According to the scripts, Khashoggi meets a familiar face when he enters the consulate and is later pulled by the arm into a room, where he grows suspicious.

“Please sit. We have to take you back [to Riyadh],” Maher Abdulaziz Mutreb, a Saudi intelligence officer and the bodyguard of Saudi Crown Prince Mohammed bin Salman, tells Khashoggi after he enters the room, adding, “There is an order from Interpol. Interpol demanded you be returned. We are here to take you.”

The Saudi journalist responds, “There are no lawsuits against me. My fiancée is waiting outside for me.”

According to the recordings, Mutreb later asks Khashoggi to “leave a message for your son.”

When Khashoggi declines to write such a message, Mutreb says, “Write it, Mister Jamal. Hurry up. Help us so we can help you, because in the end we will take you back to Saudi Arabia and if you don’t help us, you know what will happen eventually.”

Khashoggi is then drugged using a towel. He asks them not to block his mouth. A plastic bag was also pulled on his head.

“I have asthma. Do not do it, you will suffocate me,” Khashoggi says before losing consciousness and suffocating.

Just before his death, sounds of scuffling and gasping for breath dominate the recordings.

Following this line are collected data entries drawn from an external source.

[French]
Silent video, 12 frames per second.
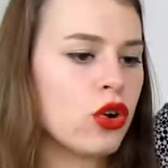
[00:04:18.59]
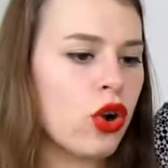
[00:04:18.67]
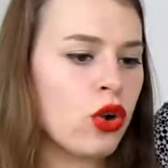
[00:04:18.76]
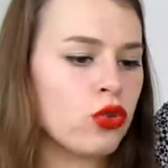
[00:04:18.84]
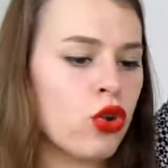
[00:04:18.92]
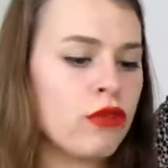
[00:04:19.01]

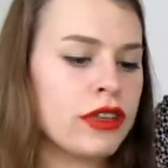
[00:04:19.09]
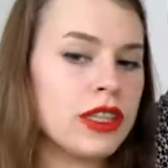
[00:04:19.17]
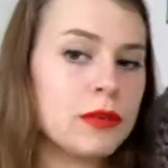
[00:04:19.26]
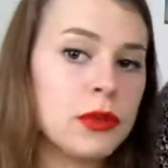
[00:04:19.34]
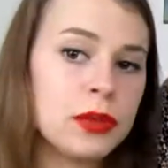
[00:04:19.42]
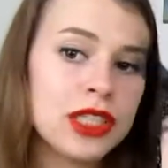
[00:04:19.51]
cordon avec
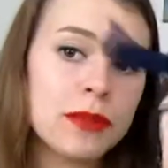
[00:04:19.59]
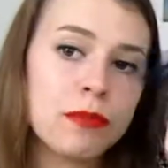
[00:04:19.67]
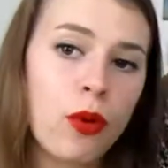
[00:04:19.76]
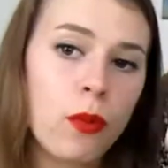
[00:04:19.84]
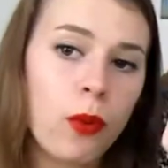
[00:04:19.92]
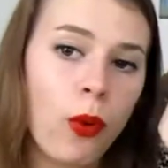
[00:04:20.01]
des petits petits
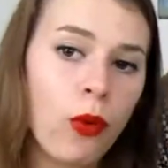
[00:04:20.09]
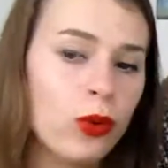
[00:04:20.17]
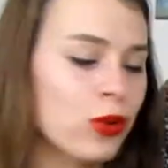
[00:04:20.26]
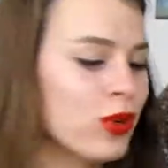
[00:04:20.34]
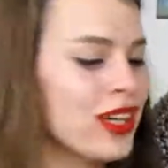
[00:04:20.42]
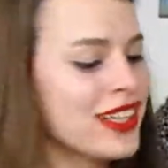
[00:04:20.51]

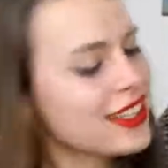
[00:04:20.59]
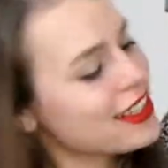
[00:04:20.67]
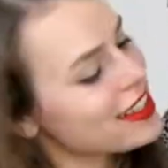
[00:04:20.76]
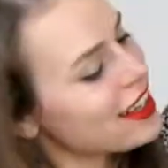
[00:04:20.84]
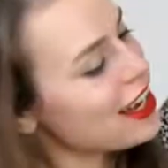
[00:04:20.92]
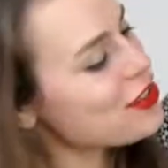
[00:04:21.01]
pompons
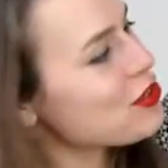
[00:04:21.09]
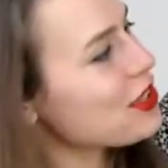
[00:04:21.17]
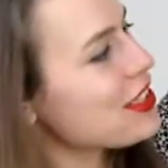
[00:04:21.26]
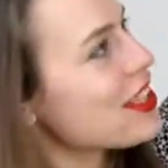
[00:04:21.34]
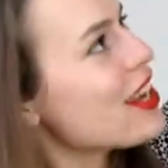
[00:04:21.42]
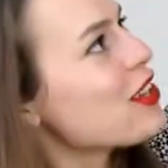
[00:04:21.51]
qui est très
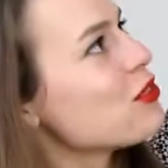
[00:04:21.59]
joli.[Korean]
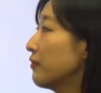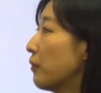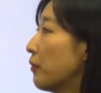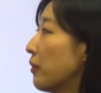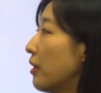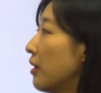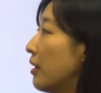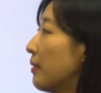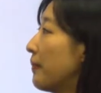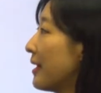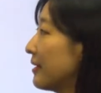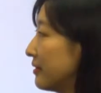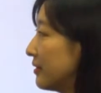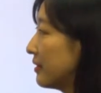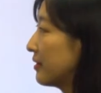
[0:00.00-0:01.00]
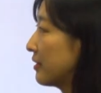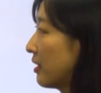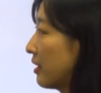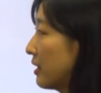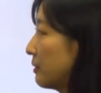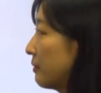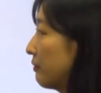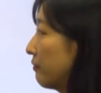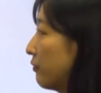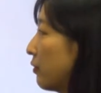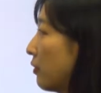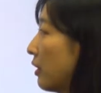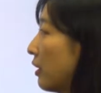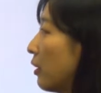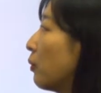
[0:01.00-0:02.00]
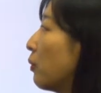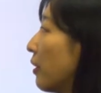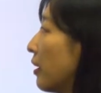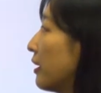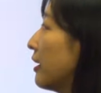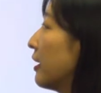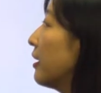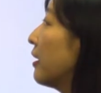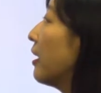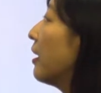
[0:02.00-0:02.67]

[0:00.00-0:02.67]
for pesticides before awarding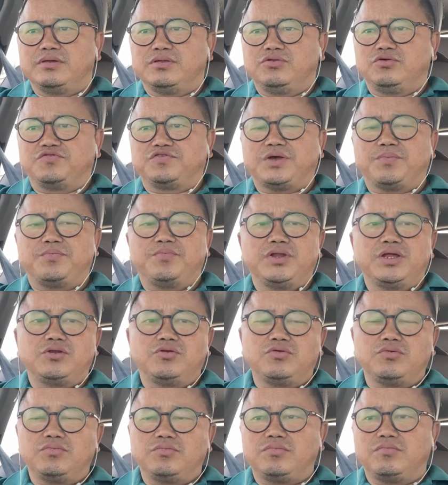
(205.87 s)
जो सपने
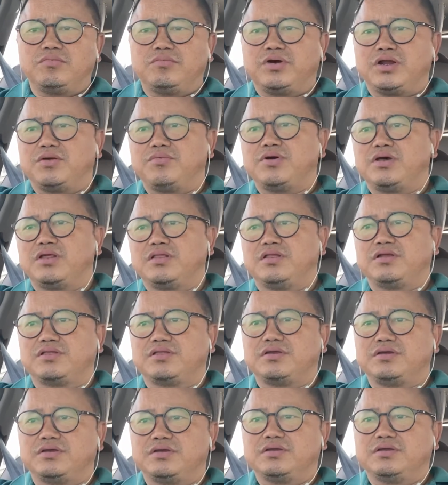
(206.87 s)
तो बड़े बड़े
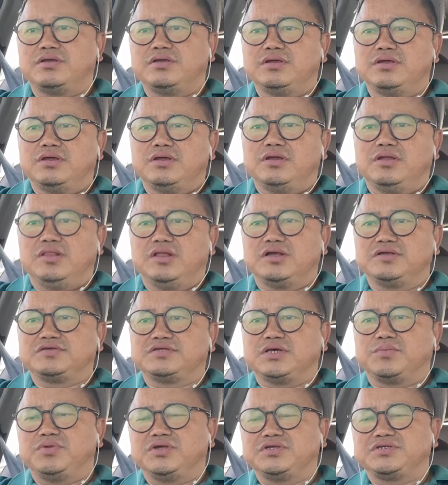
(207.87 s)
देखते हैं लेकिन
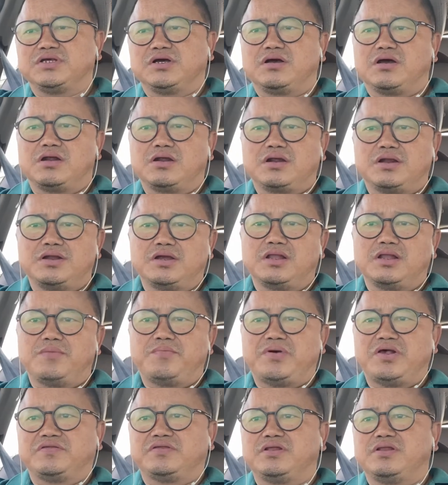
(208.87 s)
सपने साकार करने के लिए
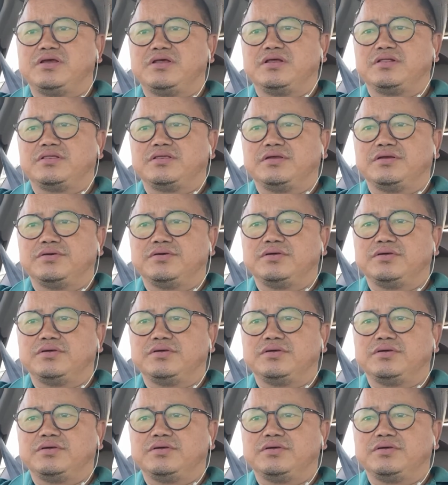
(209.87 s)
पैसा नहीं रहता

Sounds of a bone saw and the dismemberment of Khashoggi's body are then heard at 1.39 pm local time, just 25 minutes after he enters the consulate, the report said.

The brutal procedure reportedly took 30 minutes.

Ankara has called Khashoggi’s killing “premeditated murder,” and has pressed the kingdom for information on his dismembered body’s whereabouts.

Riyadh, which initially claimed Khashoggi left the consulate on October 2 last year, later admitted that he was killed, blaming the murder on a “rogue” group.

‘I’ve never worked on a warm body, but I’ll manage that easily’

Minutes before Khasoggi’s arrival, Mutreb is heard asking, “Is it possible to put the body in a bag?” To which Salah Mohammed Abdah Tubaigy, a Saudi forensics doctor, responds it is not possible. “Too heavy, very tall, too.”

“Actually, I’ve always worked on cadavers. I know how to cut very well. I have never worked on a warm body though, but I’ll also manage that easily. I normally put on my earphones and listen to music when I cut cadavers. In the meantime, I sip on my coffee and smoke,” Tubaigy says.

“After I dismember it, you will wrap the parts into plastic bags, put them in suitcases and take them out [of the building],” he adds.

At the end of the conversation, Mutreb asks whether the “animal to be sacrificed” has arrived. An unidentified member of the team says, “[he] is here.”

Germany to resume training of Saudi forces

Following Khashoggi’s brutal murder, Germany decided to suspend the training mission of Saudi border guards.

Less than a year after his assassination, though, the German Interior Ministry confirmed on Monday the resumption of the training mission.

Germany’s Der Spiegel magazine said on Saturday that “the German federal police will send their trainers back to Saudi Arabia after ordering the suspension of this training mission last year.”